(Dataset entries)
* * * * * * * * *

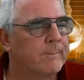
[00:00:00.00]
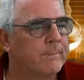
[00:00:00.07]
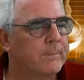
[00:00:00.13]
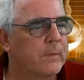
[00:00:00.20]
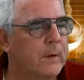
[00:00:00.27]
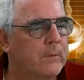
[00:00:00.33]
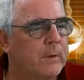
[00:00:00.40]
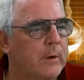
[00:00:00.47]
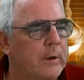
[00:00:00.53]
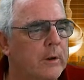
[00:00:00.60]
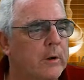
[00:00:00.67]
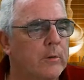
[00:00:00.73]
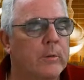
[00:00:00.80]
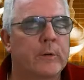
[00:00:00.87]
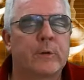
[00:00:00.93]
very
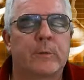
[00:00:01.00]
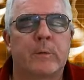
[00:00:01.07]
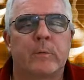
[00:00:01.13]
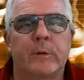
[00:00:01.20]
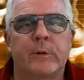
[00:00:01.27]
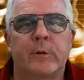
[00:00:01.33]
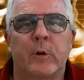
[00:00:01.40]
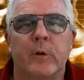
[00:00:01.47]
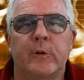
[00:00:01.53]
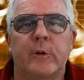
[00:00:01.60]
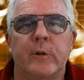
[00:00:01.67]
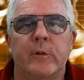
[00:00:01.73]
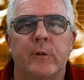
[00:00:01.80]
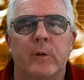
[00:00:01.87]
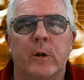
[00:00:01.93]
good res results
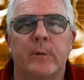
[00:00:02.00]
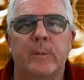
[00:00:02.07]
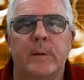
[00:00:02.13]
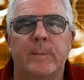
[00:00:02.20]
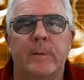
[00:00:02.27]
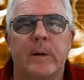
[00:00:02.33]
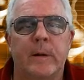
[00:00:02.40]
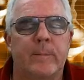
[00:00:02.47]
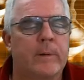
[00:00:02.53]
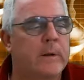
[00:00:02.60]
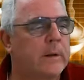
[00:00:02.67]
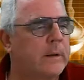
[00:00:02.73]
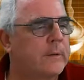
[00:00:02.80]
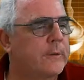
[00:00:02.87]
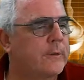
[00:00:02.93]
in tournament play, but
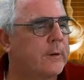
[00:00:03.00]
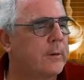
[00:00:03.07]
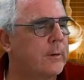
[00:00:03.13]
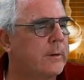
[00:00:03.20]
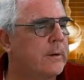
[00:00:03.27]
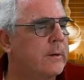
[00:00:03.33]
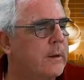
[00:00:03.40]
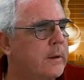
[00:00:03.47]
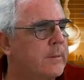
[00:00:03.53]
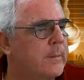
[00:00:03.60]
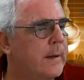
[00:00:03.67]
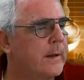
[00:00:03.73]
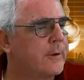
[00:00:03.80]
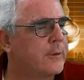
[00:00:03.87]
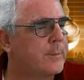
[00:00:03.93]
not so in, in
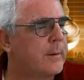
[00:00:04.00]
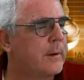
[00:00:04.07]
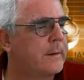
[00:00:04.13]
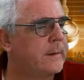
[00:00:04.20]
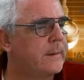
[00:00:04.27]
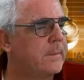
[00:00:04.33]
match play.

* * * * * * * * *

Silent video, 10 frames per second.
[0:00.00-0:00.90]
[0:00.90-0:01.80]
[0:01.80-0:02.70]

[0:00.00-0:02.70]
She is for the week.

* * * * * * * * *

The reply should hold exactly the lines above, starting at the line with "[00:00:00.33]" and ending at the line with "[00:00:01.87]", and no pictures.

[00:00:00.33]
[00:00:00.40]
[00:00:00.47]
[00:00:00.53]
[00:00:00.60]
[00:00:00.67]
[00:00:00.73]
[00:00:00.80]
[00:00:00.87]
[00:00:00.93]
very
[00:00:01.00]
[00:00:01.07]
[00:00:01.13]
[00:00:01.20]
[00:00:01.27]
[00:00:01.33]
[00:00:01.40]
[00:00:01.47]
[00:00:01.53]
[00:00:01.60]
[00:00:01.67]
[00:00:01.73]
[00:00:01.80]
[00:00:01.87]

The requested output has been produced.